_Stored data entries_
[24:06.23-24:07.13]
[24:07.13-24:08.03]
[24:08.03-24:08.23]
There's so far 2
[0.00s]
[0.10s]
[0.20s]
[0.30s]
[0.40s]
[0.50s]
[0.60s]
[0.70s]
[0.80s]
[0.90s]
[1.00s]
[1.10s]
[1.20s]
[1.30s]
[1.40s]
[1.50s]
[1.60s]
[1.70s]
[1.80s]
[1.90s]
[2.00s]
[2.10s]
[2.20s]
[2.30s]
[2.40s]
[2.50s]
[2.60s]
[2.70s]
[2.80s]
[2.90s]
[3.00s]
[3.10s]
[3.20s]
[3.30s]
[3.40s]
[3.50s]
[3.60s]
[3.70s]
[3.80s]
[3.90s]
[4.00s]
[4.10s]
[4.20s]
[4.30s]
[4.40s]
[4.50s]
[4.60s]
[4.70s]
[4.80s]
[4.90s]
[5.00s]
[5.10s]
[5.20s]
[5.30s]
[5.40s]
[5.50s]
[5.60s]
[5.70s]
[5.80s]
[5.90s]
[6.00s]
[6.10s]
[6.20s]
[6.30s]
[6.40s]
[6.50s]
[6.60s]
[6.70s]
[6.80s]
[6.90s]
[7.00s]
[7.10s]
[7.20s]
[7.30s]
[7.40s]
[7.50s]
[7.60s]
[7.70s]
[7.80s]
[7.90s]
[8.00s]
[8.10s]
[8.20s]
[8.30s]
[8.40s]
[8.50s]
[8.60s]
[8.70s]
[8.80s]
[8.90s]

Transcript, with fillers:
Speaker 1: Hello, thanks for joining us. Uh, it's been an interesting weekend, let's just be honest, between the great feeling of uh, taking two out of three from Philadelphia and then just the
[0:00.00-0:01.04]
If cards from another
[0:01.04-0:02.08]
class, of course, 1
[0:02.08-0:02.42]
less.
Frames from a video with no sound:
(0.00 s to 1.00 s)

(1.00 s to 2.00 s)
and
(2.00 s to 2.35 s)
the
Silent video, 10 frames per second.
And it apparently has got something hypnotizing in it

_Goal of the exercise_
Reproduce the complete data exactly as presented above.

_Reply to the exercise_
[24:06.23-24:07.13]
[24:07.13-24:08.03]
[24:08.03-24:08.23]
There's so far 2
[0.00s]
[0.10s]
[0.20s]
[0.30s]
[0.40s]
[0.50s]
[0.60s]
[0.70s]
[0.80s]
[0.90s]
[1.00s]
[1.10s]
[1.20s]
[1.30s]
[1.40s]
[1.50s]
[1.60s]
[1.70s]
[1.80s]
[1.90s]
[2.00s]
[2.10s]
[2.20s]
[2.30s]
[2.40s]
[2.50s]
[2.60s]
[2.70s]
[2.80s]
[2.90s]
[3.00s]
[3.10s]
[3.20s]
[3.30s]
[3.40s]
[3.50s]
[3.60s]
[3.70s]
[3.80s]
[3.90s]
[4.00s]
[4.10s]
[4.20s]
[4.30s]
[4.40s]
[4.50s]
[4.60s]
[4.70s]
[4.80s]
[4.90s]
[5.00s]
[5.10s]
[5.20s]
[5.30s]
[5.40s]
[5.50s]
[5.60s]
[5.70s]
[5.80s]
[5.90s]
[6.00s]
[6.10s]
[6.20s]
[6.30s]
[6.40s]
[6.50s]
[6.60s]
[6.70s]
[6.80s]
[6.90s]
[7.00s]
[7.10s]
[7.20s]
[7.30s]
[7.40s]
[7.50s]
[7.60s]
[7.70s]
[7.80s]
[7.90s]
[8.00s]
[8.10s]
[8.20s]
[8.30s]
[8.40s]
[8.50s]
[8.60s]
[8.70s]
[8.80s]
[8.90s]

Transcript, with fillers:
Speaker 1: Hello, thanks for joining us. Uh, it's been an interesting weekend, let's just be honest, between the great feeling of uh, taking two out of three from Philadelphia and then just the
[0:00.00-0:01.04]
If cards from another
[0:01.04-0:02.08]
class, of course, 1
[0:02.08-0:02.42]
less.
Frames from a video with no sound:
(0.00 s to 1.00 s)

(1.00 s to 2.00 s)
and
(2.00 s to 2.35 s)
the
Silent video, 10 frames per second.
And it apparently has got something hypnotizing in it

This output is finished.